Honestly, it’s taken a lot of pressure off of me. I was extremely anxious about putting it out after 13 years of work and although I was devastated when I had to cancel my book tour, I now admit there was a sense of internal relief. The book’s success has surprised me, because after so many years of work, there were definitely times I almost gave up on this project. Maybe I’m just overly intense, but I felt the stakes were high. I’m in El Paso, not in LA. I’m either going to put something out that people buy and stick in their shelves forever or maybe, it’ll call them with its own mojo. Maybe they’re going to pass it along to someone. I was very nervous, knowing that.

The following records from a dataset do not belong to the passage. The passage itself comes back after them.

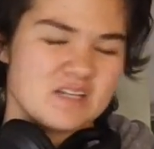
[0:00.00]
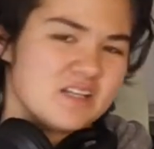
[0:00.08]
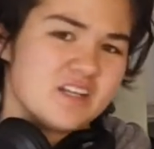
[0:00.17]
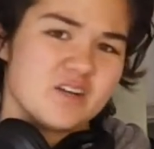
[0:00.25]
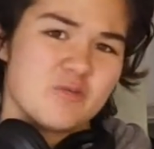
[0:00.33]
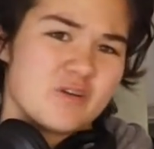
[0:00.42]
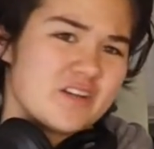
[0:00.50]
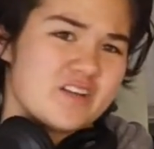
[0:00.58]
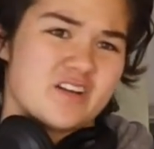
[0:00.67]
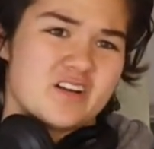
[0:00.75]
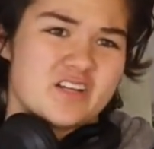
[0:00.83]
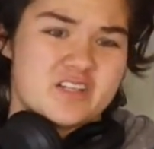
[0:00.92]
you know what are
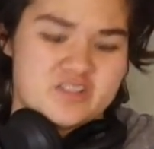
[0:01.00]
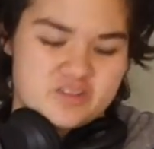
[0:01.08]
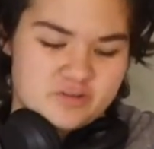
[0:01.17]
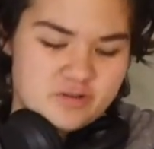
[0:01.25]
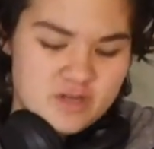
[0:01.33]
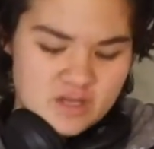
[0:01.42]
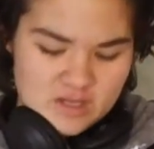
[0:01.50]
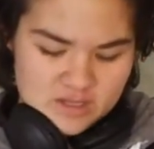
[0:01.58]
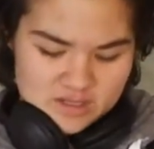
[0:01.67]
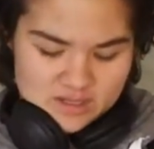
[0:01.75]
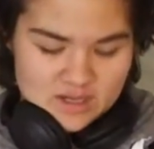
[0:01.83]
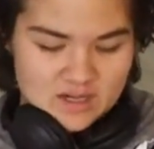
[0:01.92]
you gonna do?
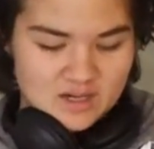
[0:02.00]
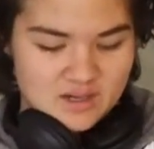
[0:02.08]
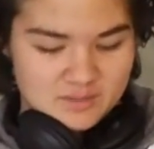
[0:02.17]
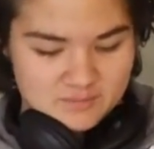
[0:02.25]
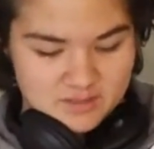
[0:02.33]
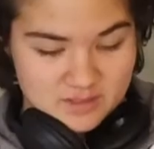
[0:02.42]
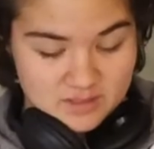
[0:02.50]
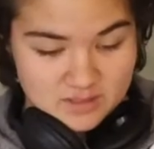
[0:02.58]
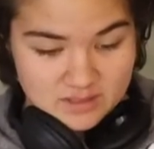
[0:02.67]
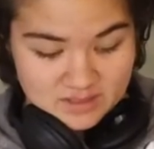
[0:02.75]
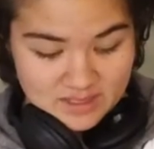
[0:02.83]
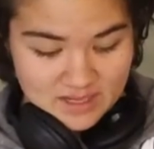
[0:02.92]
Um,
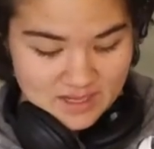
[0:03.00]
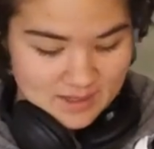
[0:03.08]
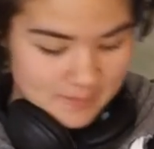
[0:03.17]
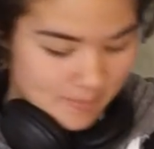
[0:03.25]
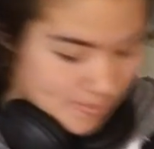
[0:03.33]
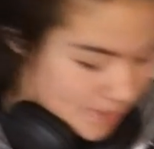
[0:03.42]
yeah.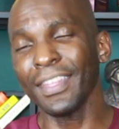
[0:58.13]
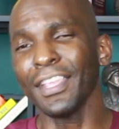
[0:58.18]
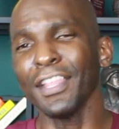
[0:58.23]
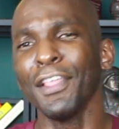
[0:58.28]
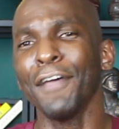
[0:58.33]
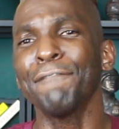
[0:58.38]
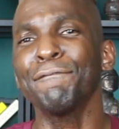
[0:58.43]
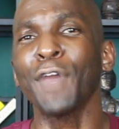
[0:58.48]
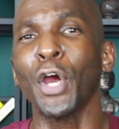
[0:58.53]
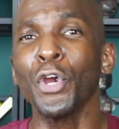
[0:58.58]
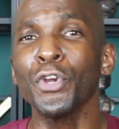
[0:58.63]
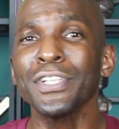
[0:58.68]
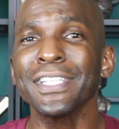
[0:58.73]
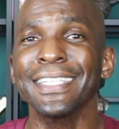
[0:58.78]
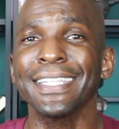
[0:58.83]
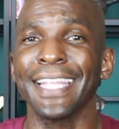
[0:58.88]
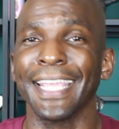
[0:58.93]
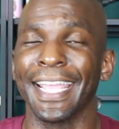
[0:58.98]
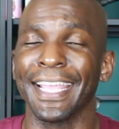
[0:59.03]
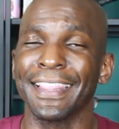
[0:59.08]
The
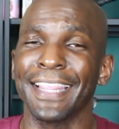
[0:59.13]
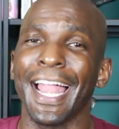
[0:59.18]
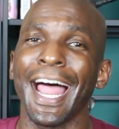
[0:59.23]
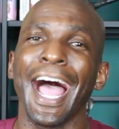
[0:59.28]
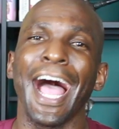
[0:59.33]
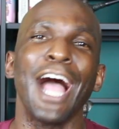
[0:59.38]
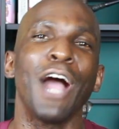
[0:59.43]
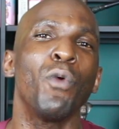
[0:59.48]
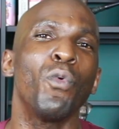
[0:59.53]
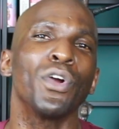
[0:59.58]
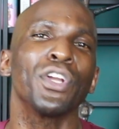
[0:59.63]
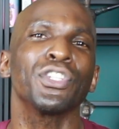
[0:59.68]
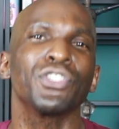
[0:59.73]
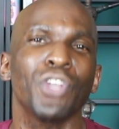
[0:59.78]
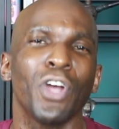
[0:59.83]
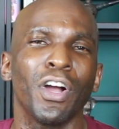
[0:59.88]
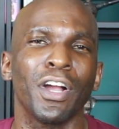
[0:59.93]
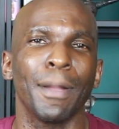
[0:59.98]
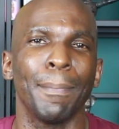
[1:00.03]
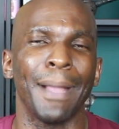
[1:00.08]
first thing that I want to
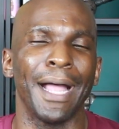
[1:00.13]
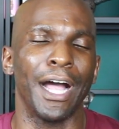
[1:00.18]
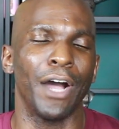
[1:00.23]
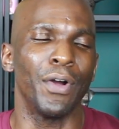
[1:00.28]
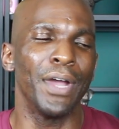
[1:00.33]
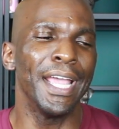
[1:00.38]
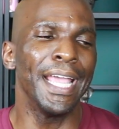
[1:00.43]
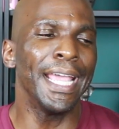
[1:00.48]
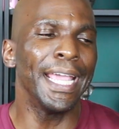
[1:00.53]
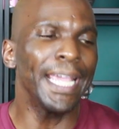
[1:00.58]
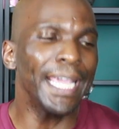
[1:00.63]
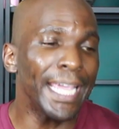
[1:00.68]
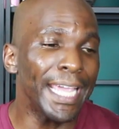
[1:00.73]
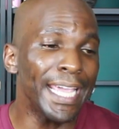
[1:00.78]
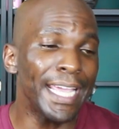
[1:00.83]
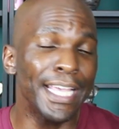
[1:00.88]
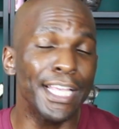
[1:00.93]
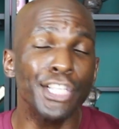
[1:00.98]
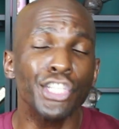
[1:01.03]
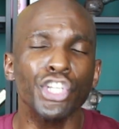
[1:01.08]
talk about
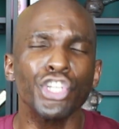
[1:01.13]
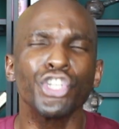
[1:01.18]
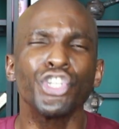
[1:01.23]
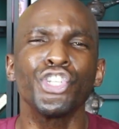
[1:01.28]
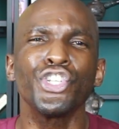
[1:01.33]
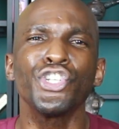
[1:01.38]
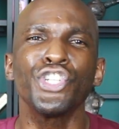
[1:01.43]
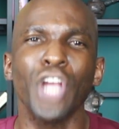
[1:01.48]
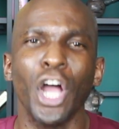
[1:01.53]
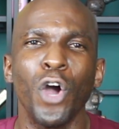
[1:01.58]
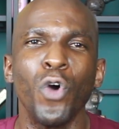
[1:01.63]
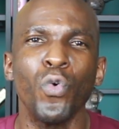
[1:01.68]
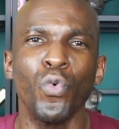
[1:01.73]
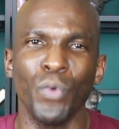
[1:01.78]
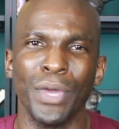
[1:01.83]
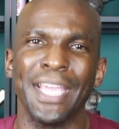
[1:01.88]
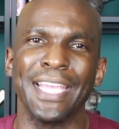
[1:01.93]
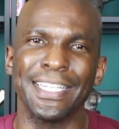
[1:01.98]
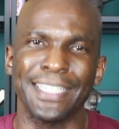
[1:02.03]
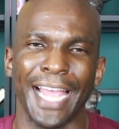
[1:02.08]
is
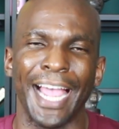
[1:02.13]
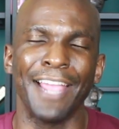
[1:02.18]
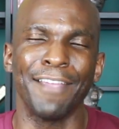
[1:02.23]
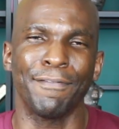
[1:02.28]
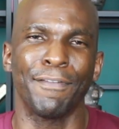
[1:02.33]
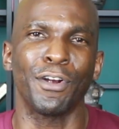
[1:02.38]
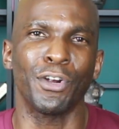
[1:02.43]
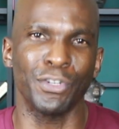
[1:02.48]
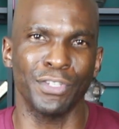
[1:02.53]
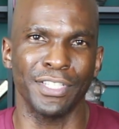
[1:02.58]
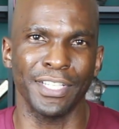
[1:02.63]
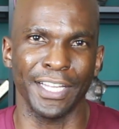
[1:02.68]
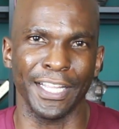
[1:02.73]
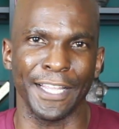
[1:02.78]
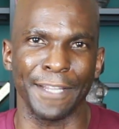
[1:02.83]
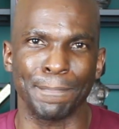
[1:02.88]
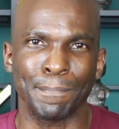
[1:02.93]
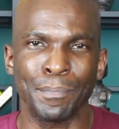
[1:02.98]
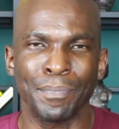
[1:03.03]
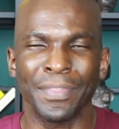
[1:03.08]
showing
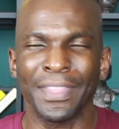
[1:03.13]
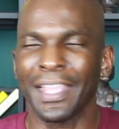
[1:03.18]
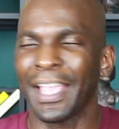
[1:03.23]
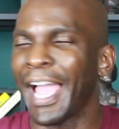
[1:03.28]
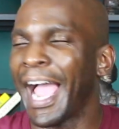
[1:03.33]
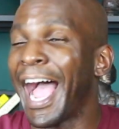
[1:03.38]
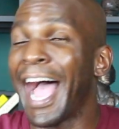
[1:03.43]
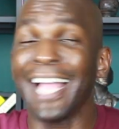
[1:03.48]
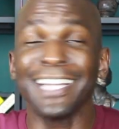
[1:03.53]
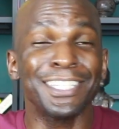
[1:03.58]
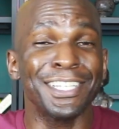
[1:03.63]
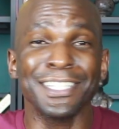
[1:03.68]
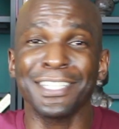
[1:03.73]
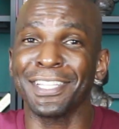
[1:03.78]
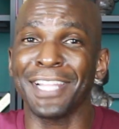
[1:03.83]
diversity. I just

It was either going to fly or it wasn’t. And that’s all art, you know? There’s an aspect of letting go. You can’t keep your thumb on the paper plane. You have to build it well so it can fly on its own. I’m now watching it fly. It’s not published by one of the big presses, but it’s moving well. So many times, you hear a lot of buzz about a book but that buzz never touches you. There’s no friend that says, “You have to read this book!” And what good is that? A long time ago, a professor told me, “Don’t write to a particular genre. Your audience will find you.” At the time I thought it was bullshit. “Who’s going to find me?” I thought.
But here we are.
9. Is there any specific goal or effect you want readers to take away from the book?
I can’t control what readers get from it (because I don’t want to) but I do hope they see my heart and hopefully, a bit of themselves. I also want to remind you and anyone reading that you and our practice can exist outside of academia.